Sir Herbert Ben Curtis Keeble (18 September 1922 – 6 December 2008) was a British diplomat and Ambassador to the Soviet Union between 1978 and 1982.

==Early life==
He was born in Chingford in 1922 and attended Clacton County High School and Queen Mary, University of London, where he studied Modern Languages.

==World War Two==
His studies were interrupted by World War II, and he volunteered in 1941, and was commissioned as a second lieutenant in the Royal Irish Fusiliers on 20 February 1943. He worked as an interpreter on various convoys, including one marked H9 carrying 2000 Russian refugees to Odessa despite the fact that, at the time, he did not speak fluent Russian. It was later revealed that he should have been sent on a course to learn the language beforehand but never was due to a bureaucratic error, and as a result the men were "quite unmanageable" until the convoy reached Naples and a Red Army officer boarded.

==Diplomatic service==
Experiences with convoys during the war inspired Keeble to apply to join Her Majesty's Diplomatic Service, and he was accepted in 1947, and posted to Jakarta as acting vice-consul despite the normal requirement for applicants to have a university degree. His main task while serving there was to decipher coded messages arriving from the British ambassador at The Hague, something the staff did with only pencils and cipher books. In 1949 he returned to London, and on 2 March 1949 he formally relinquished his army commission, receiving the honorary rank of captain. In 1951 he was sent to the Berlin British Sector as deputy political advisor. In 1954 he was transferred yet again, this time to Washington to serve in the commercial department and again in 1958 back to London. In 1961 he was appointed head of the department negotiating the entry of Britain into the European Economic Community, something that failed due to clashes with the French. He was appointed Companion of the Order of St Michael and St George (CMG) in the 1970 New Year Honours, at the time he was serving at the British High Commission in Australia.

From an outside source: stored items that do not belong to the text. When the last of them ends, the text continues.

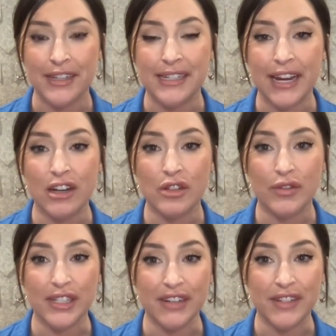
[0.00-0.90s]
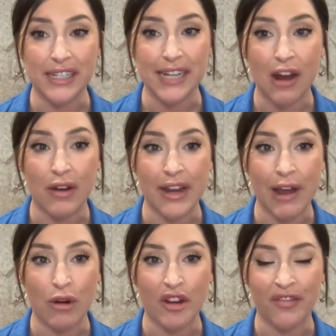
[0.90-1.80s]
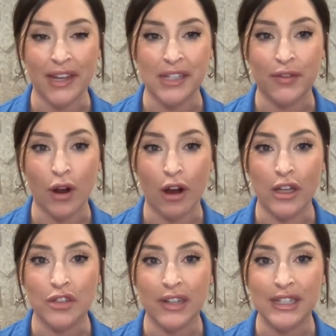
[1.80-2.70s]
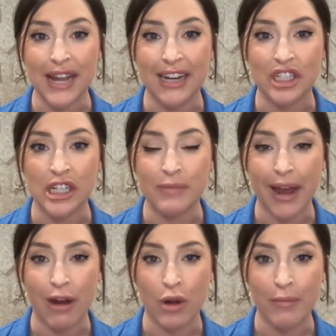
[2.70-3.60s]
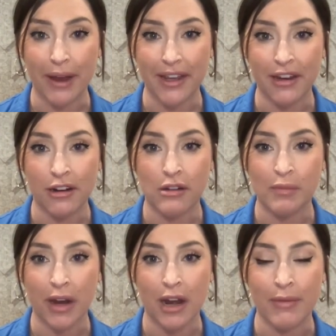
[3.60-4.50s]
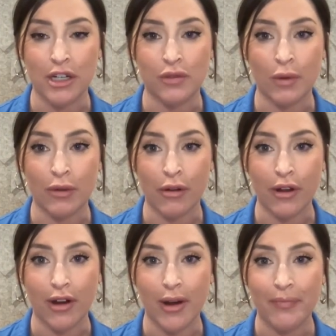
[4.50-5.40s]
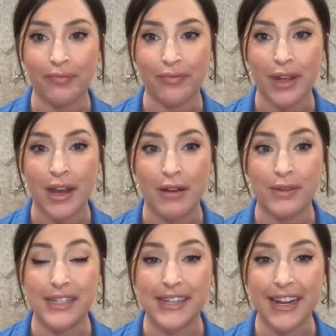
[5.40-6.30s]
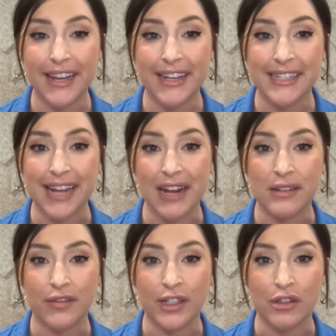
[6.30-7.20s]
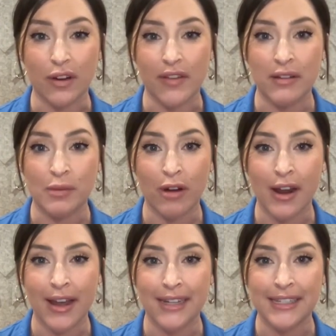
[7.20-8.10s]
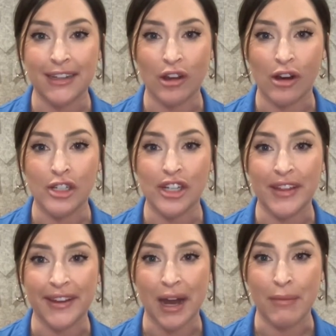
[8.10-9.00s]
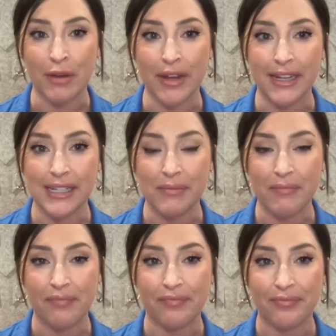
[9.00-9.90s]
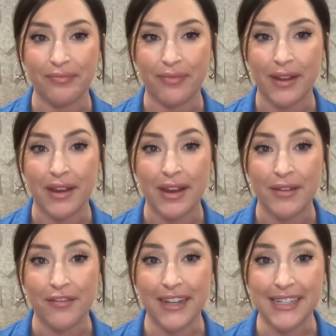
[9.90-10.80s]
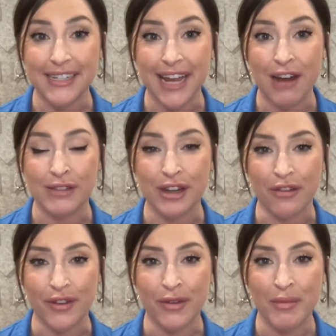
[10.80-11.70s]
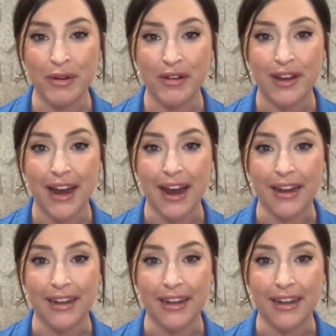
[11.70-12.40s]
Stakers receive discounted network fees for all transactions powered by Hxro's Parimutuel Protocol, with staking incentives for derivatives products to launch in the coming weeks. Fee discounts are viewable on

In 1971 he returned to London again as assistant under-secretary and handled negotiations with Iceland during the second Cod War. On 16 January 1974 he was posted to East Germany as the first British Ambassador, where despite requesting a subdued colour for his official car he was given one that was bright red. According to him this later proved key, however; when Leonid Brezhnev was introduced to the British diplomatic staff he expressed amazement at Keeble's height (5 ft 9 in) telling him it did not do justice to his country, but "the situation was rapidly restored by the red Daimler".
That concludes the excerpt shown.